*** Exercise material ***

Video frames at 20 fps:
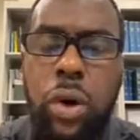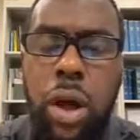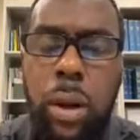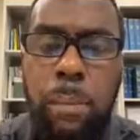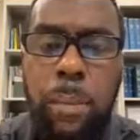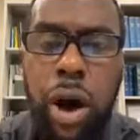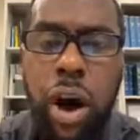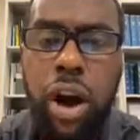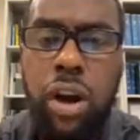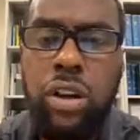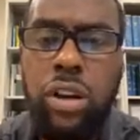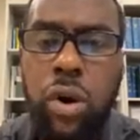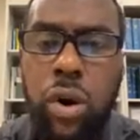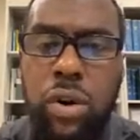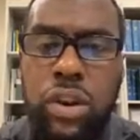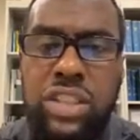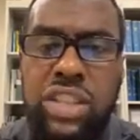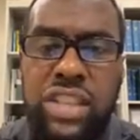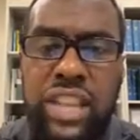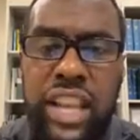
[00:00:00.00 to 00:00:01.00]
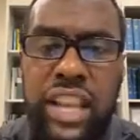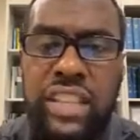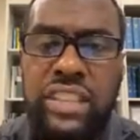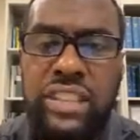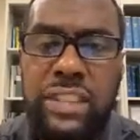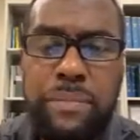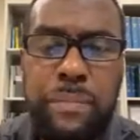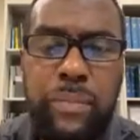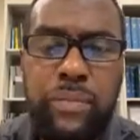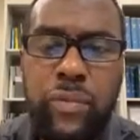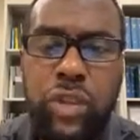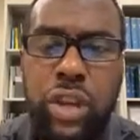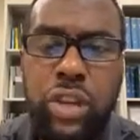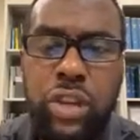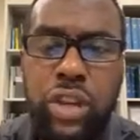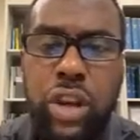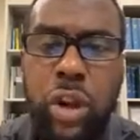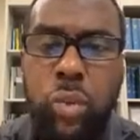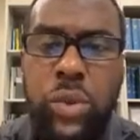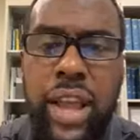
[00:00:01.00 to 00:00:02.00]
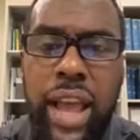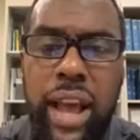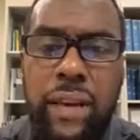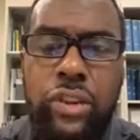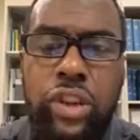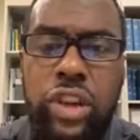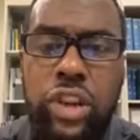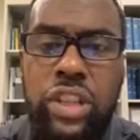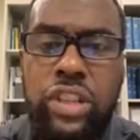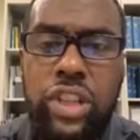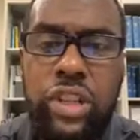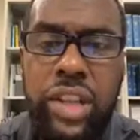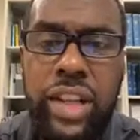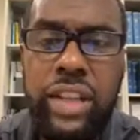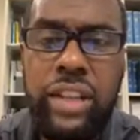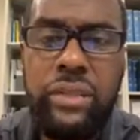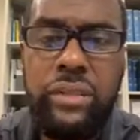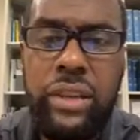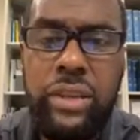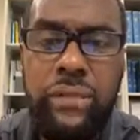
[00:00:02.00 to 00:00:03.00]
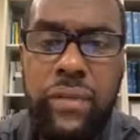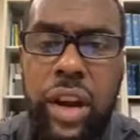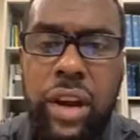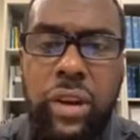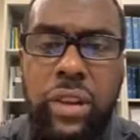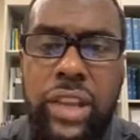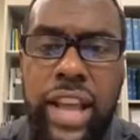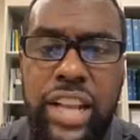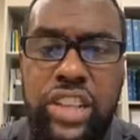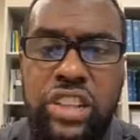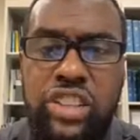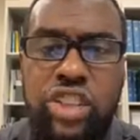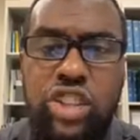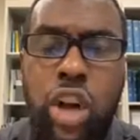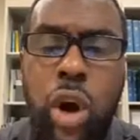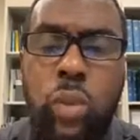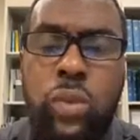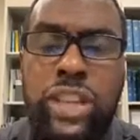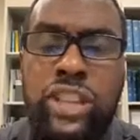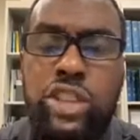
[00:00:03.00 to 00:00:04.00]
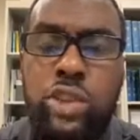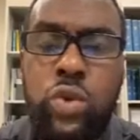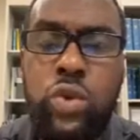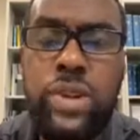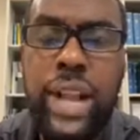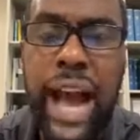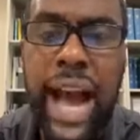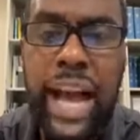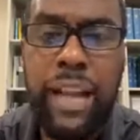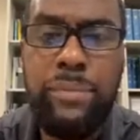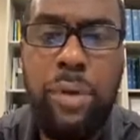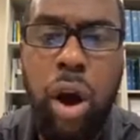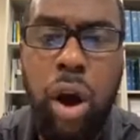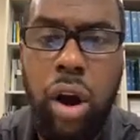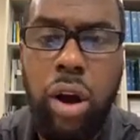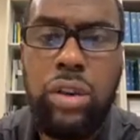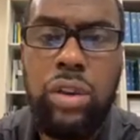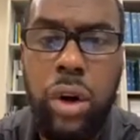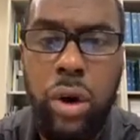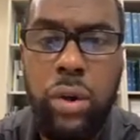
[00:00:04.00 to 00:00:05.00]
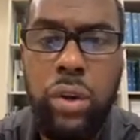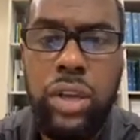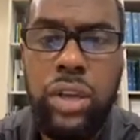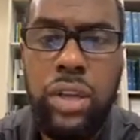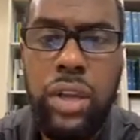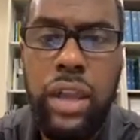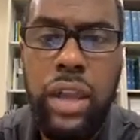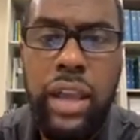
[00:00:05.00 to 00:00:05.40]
Paul Koch says, we have good, clean, fair elections. No, we do not, Paul Koch.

*** End of Exercise material ***

■ **Task to carry out**
Line by line, output the material above exactly, passing over the pictures.

■ **Written answer**
Video frames at 20 fps:
[00:00:00.00 to 00:00:01.00]
[00:00:01.00 to 00:00:02.00]
[00:00:02.00 to 00:00:03.00]
[00:00:03.00 to 00:00:04.00]
[00:00:04.00 to 00:00:05.00]
[00:00:05.00 to 00:00:05.40]
Paul Koch says, we have good, clean, fair elections. No, we do not, Paul Koch.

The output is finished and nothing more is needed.